Public Health System Reporting Requirements: The Public Health System Impact Statement (PHSIS) is intended to keep State and local health officials apprised of proposed health services grant and cooperative agreement applications submitted by community-based nongovernmental organizations within their jurisdictions.
Community-based nongovernmental service providers who are not transmitting their applications through the State must submit a PHSIS to the head(s) of the appropriate State and local health agencies in the area(s) to be affected not later than the pertinent receipt date for applications. This PHSIS consists of the following information:
a. A copy of the face page of the application (Standard form 424).
b. A summary of the project (PHSIS), not to exceed one page, which provides:
(1) A description of the population to be served.
(2) A summary of the services to be provided.
(3) A description of the coordination planned with the appropriate State or local health agencies.
State and local governments and Indian Tribal Authority applicants are not subject to the Public Health System Reporting Requirements. Application guidance materials will specify if a particular FY 2001 activity is subject to the Public Health System Reporting Requirements.
PHS Non-use of Tobacco Policy Statement: The PHS strongly encourages all grant and contract recipients to provide a smoke-free workplace and promote the non-use of all tobacco products. In addition, Public Law 103-227, the Pro-Children Act of 1994, prohibits smoking in certain facilities (or in some cases, any portion of a facility) in which regular or routine education, library, day care, health care, or early childhood development services are provided to children. This is consistent with the PHS mission to protect and advance the physical and mental health of the American people.
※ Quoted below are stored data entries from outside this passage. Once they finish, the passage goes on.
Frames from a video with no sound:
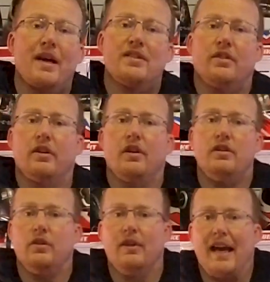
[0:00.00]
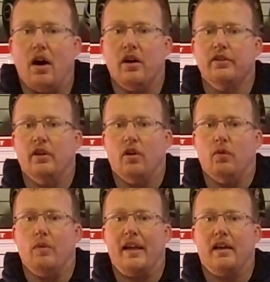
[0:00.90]
question that you get asked a
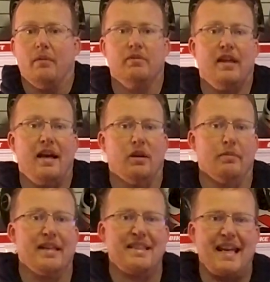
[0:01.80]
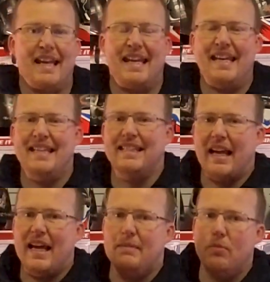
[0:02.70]
lot when it comes to helmets. Is
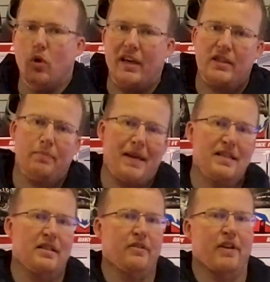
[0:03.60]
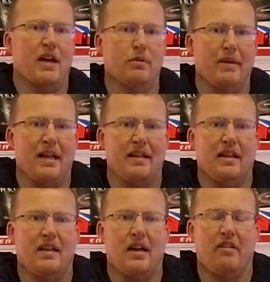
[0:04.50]
a more expensive helmet
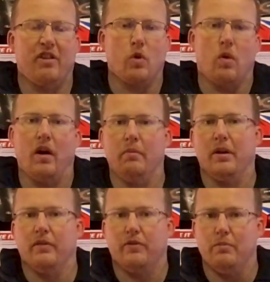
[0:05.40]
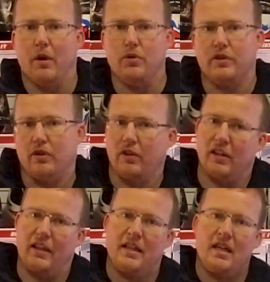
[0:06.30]
a requirement for
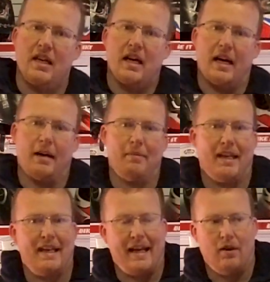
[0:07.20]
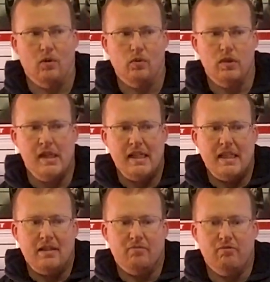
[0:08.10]
motorcycling? Now,
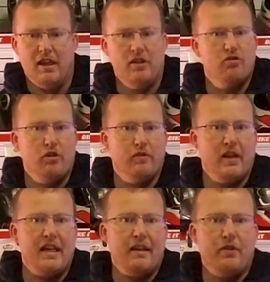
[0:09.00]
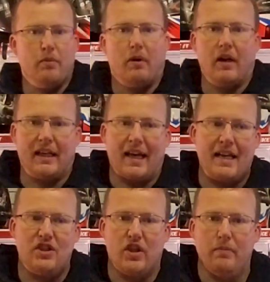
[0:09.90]
really and truthfully, if you're buying
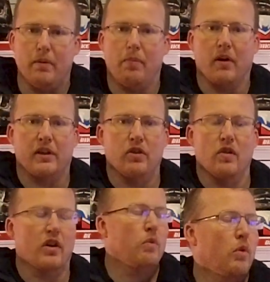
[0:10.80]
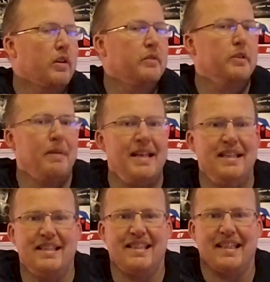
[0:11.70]
a cheaper bike, you're not to want to
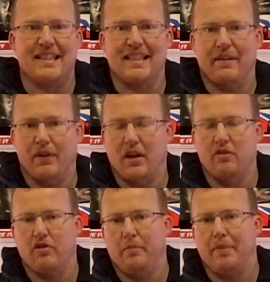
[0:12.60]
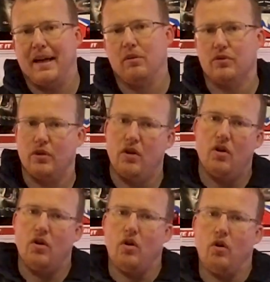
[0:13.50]
spend £600–700
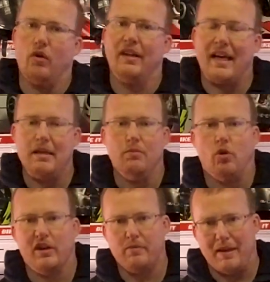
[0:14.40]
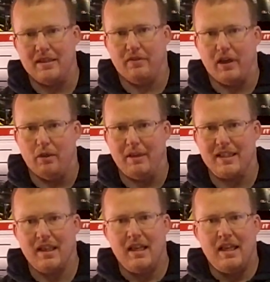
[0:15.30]
on a more expensive helmet.
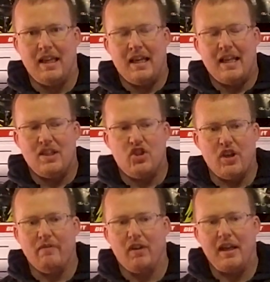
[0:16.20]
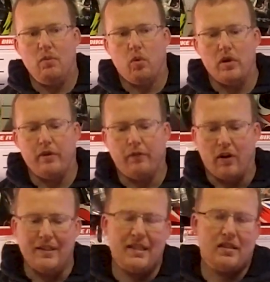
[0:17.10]
Generally, what you
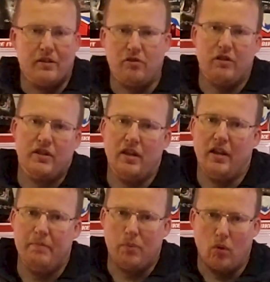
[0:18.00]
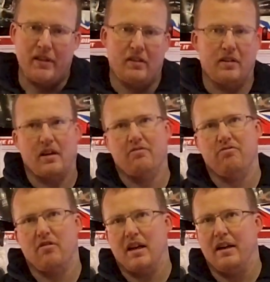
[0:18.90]
find is after a certain point,
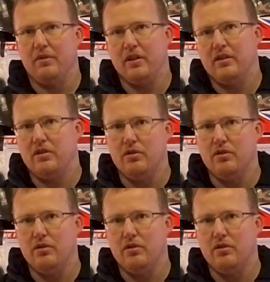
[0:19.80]
around the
Executive Order 12373: Applicants submitted in response to the FY 2001 activity listed above are subject to the intergovernmental review requirements of Executive Order 12372, as implemented through DHHS regulations at 45 CFR part 100. E.O. 12372 sets up a system for State and local government review of applications for Federal financial assistance. Applicants (other than Federally recognized Indian tribal governments) should contact the State's Single Point of Contact (SPOC) as early as possible to alert them to the prospective application(s) and to receive any necessary instructions on the State's review process. For proposed projects serving more than one State, the applicant is advised to contact the SPOC of each affected State. A current listing of SPOCs is included in the application guidance materials. The SPOC should send any State review process recommendations directly to: Division of Extramural Activities, Policy, Review, Substance Abuse and Mental Health Services Administration, Parklawn Building, Room 17-89, 5600 Fishers Lane, Rockville, Maryland 20857.
The due date for State review process recommendations is no later than 60 days after the specified deadline date for the receipt of applications. SAMHSA does not guarantee to accommodate or explain SPOC comments that are received after the 60-day cut-off.Start Signature
Dated: March 14, 2001.
Executive Officer, Substance Abuse and Mental Health Services Administration.